The SEC’s cybersecurity disclosure rules, adopted in July 2023, require public companies to disclose material cybersecurity incidents on Form 8-K within four business days and describe their cybersecurity risk management, strategy, and governance in annual 10-K filings. As the rules enter their second full year of enforcement, the regulatory landscape is shifting.
Current Requirements
Incident Disclosure (Form 8-K, Item 1.05)
Public companies must file a Form 8-K within four business days of determining that a cybersecurity incident is material. The disclosure must describe the nature, scope, and timing of the incident, as well as the material impact or reasonably likely material impact on the company.
A national security exemption allows the U.S. Attorney General to delay disclosure if it would pose a substantial risk to national security or public safety.
Annual Disclosure (Form 10-K, Item 106)
Annual reports must describe processes for assessing, identifying, and managing material cybersecurity risks, whether cybersecurity risks have materially affected or are reasonably likely to affect the company, the board’s oversight of cybersecurity risk, and management’s role in assessing and managing cybersecurity risk.

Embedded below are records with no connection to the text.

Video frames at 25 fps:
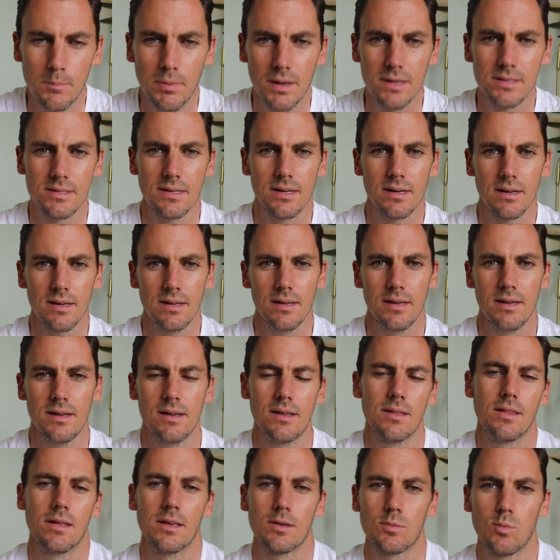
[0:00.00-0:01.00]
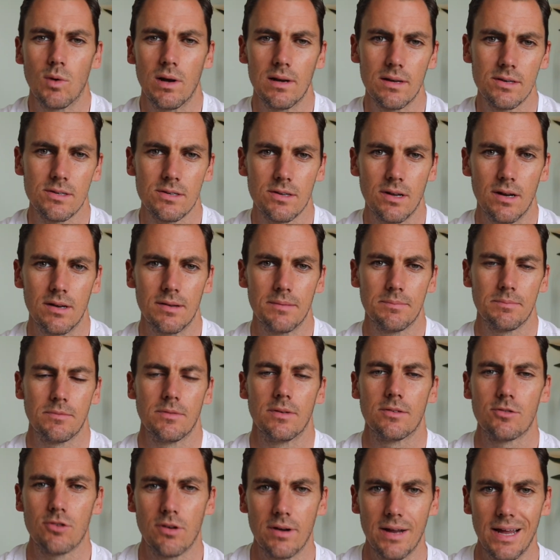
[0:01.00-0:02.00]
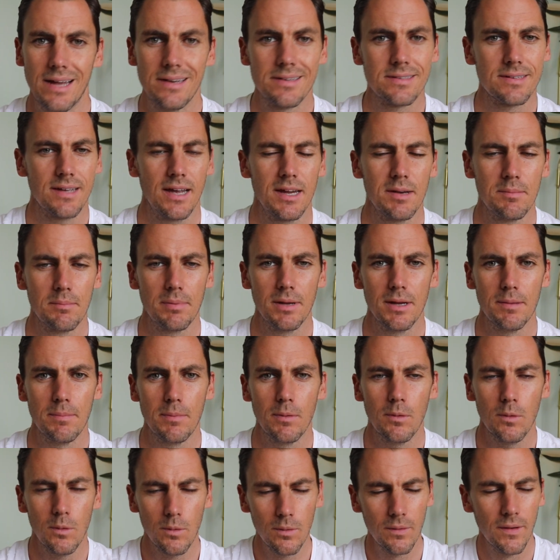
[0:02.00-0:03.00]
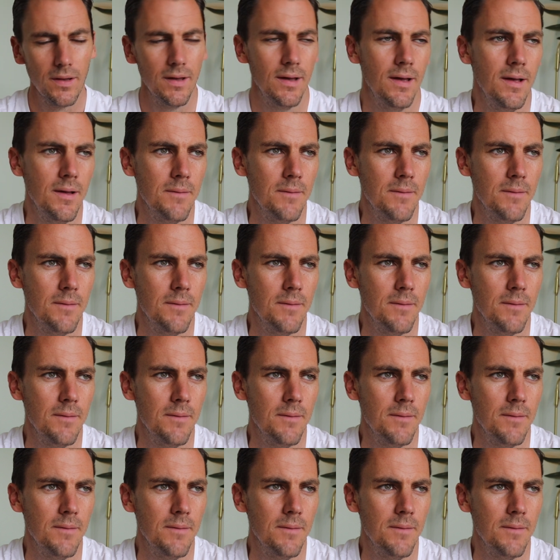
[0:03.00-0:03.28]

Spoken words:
Basically, as well as kind of trying to entertain people,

Inline XBRL tagging using the Cybersecurity Disclosure Taxonomy has been required for fiscal years ending on or after December 15, 2024.
Political Developments
Administration Change
SEC Chair Paul Atkins, confirmed in April 2025, leads a Republican-majority Commission that has signaled a shift from the prior administration’s approach. In March 2025, Republican members of the House Financial Services Committee urged the SEC to withdraw several rules, including the cybersecurity rules. In May 2025, banking associations including the American Bankers Association petitioned the SEC to rescind the 8-K incident disclosure requirement.
SolarWinds Case Dismissed
On November 20, 2025, the SEC terminated its litigation against SolarWinds and its CISO relating to cybersecurity disclosures. This marked a significant retreat from the prior administration’s aggressive enforcement posture and raised questions about the SEC’s appetite for cybersecurity-related enforcement actions.

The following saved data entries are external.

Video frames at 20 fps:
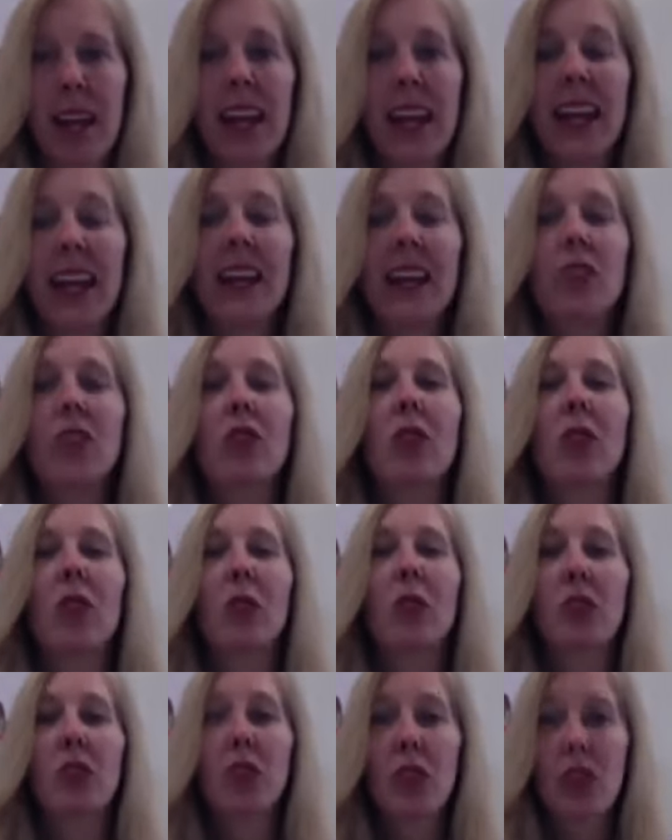And
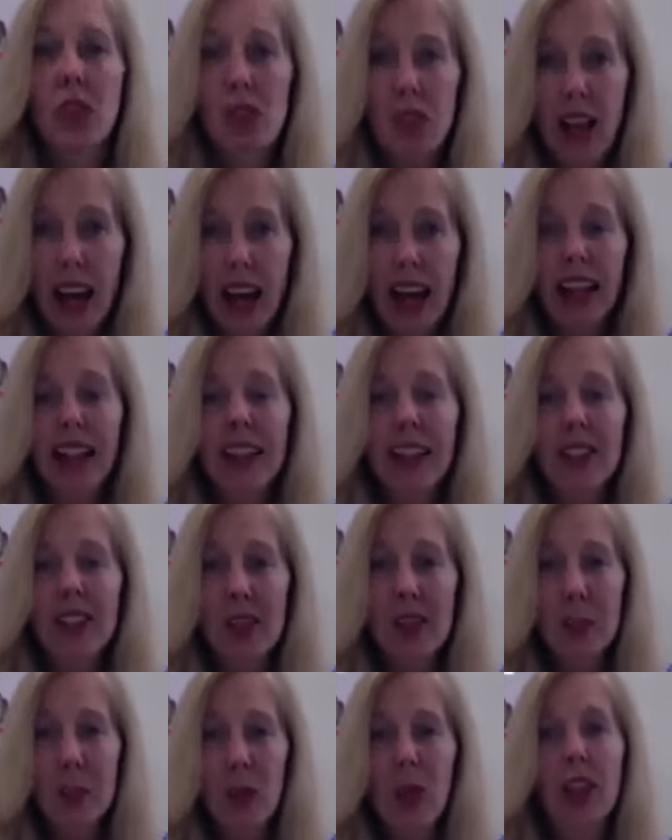so that
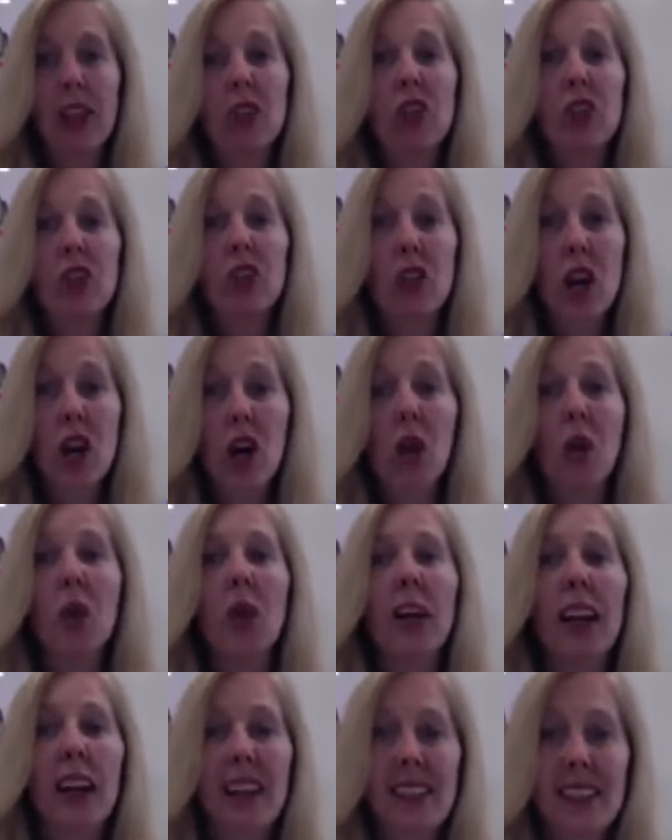is the point. Don't
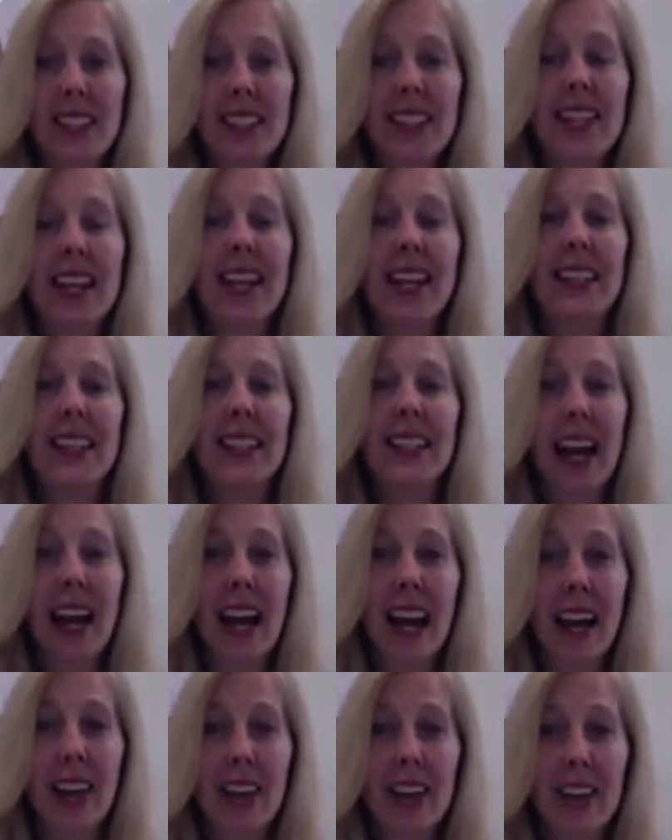hesitate to
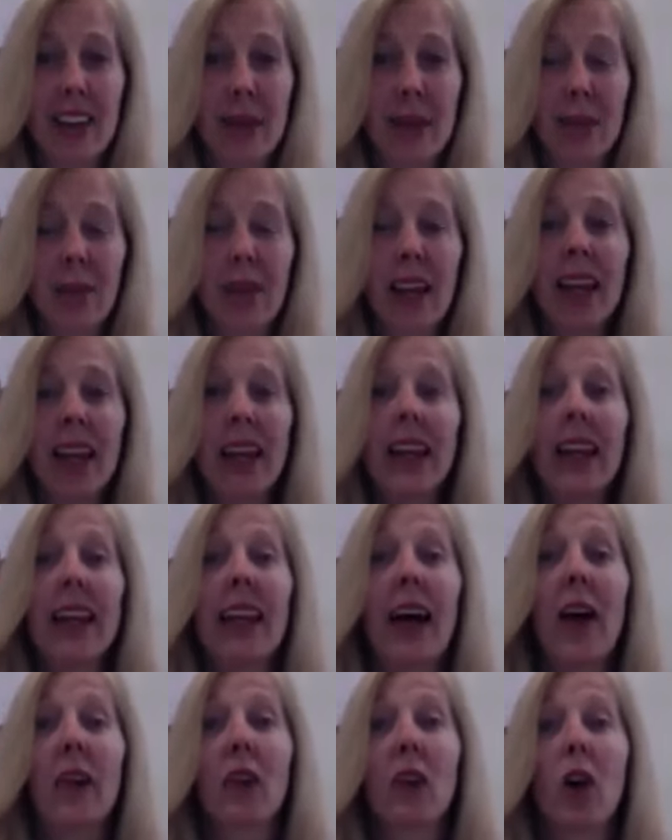ask.
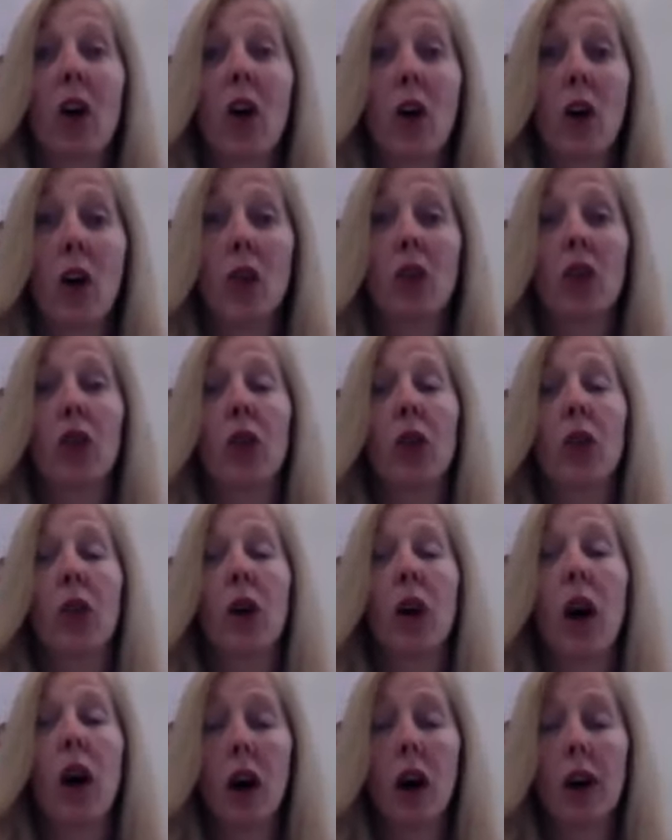Now, there
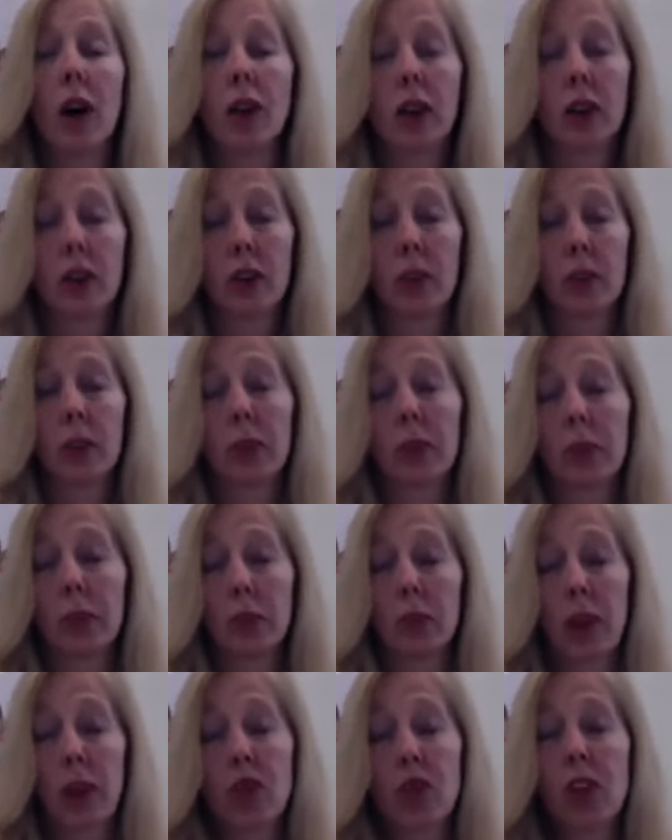also are
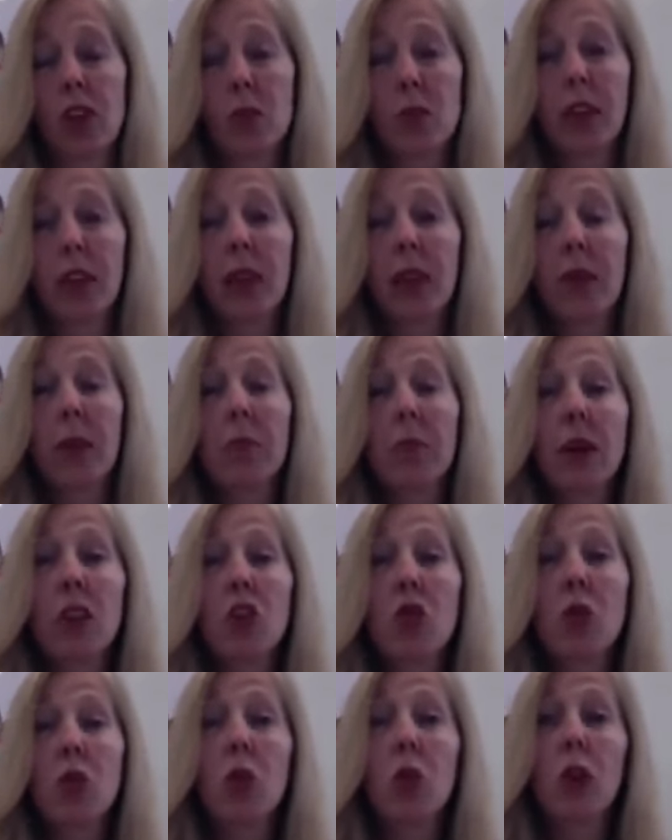restaurants becoming
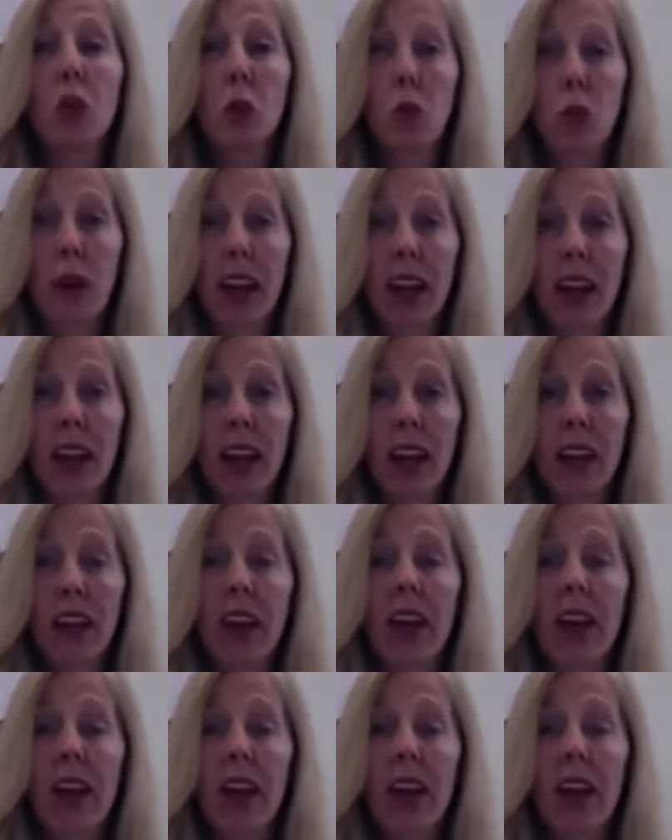much more aware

2026 Enforcement Direction
Cyber and Emerging Technologies Unit (CETU)
The SEC rebranded its Crypto Assets and Cyber Unit as the Cyber and Emerging Technologies Unit. The unit has stated it will focus on “public issuer fraudulent disclosure relating to cybersecurity,” suggesting a shift toward enforcement based on traditional fraud concepts rather than technical compliance failures.
2026 Examination Priorities
The SEC’s Division of Examinations identified cybersecurity as a “perennial examination priority” in its 2026 agenda, with reviews assessing cybersecurity governance frameworks, identity theft prevention controls, vendor oversight practices, and preparedness for AI-driven cyber threats.
Regulation S-P Amendments
Separately, amended Regulation S-P (customer data privacy) compliance deadlines are phased. Large firms with over $1.5 billion AUM had a December 3, 2025 deadline that is now in effect. Smaller firms have until June 3, 2026.
What Companies Should Do
Despite political uncertainty about the rules’ future, companies should maintain compliance. Continue to assess and report material cybersecurity incidents within four business days. Make sure 10-K cybersecurity disclosures are current and accurate. Verify Inline XBRL tagging is applied correctly. Document materiality determination processes for incidents. Maintain incident response procedures that support the four-day reporting timeline.
History demonstrates that regulatory requirements relaxed under one administration can be reimposed, and lax practices during a permissive period can result in enforcement actions years later.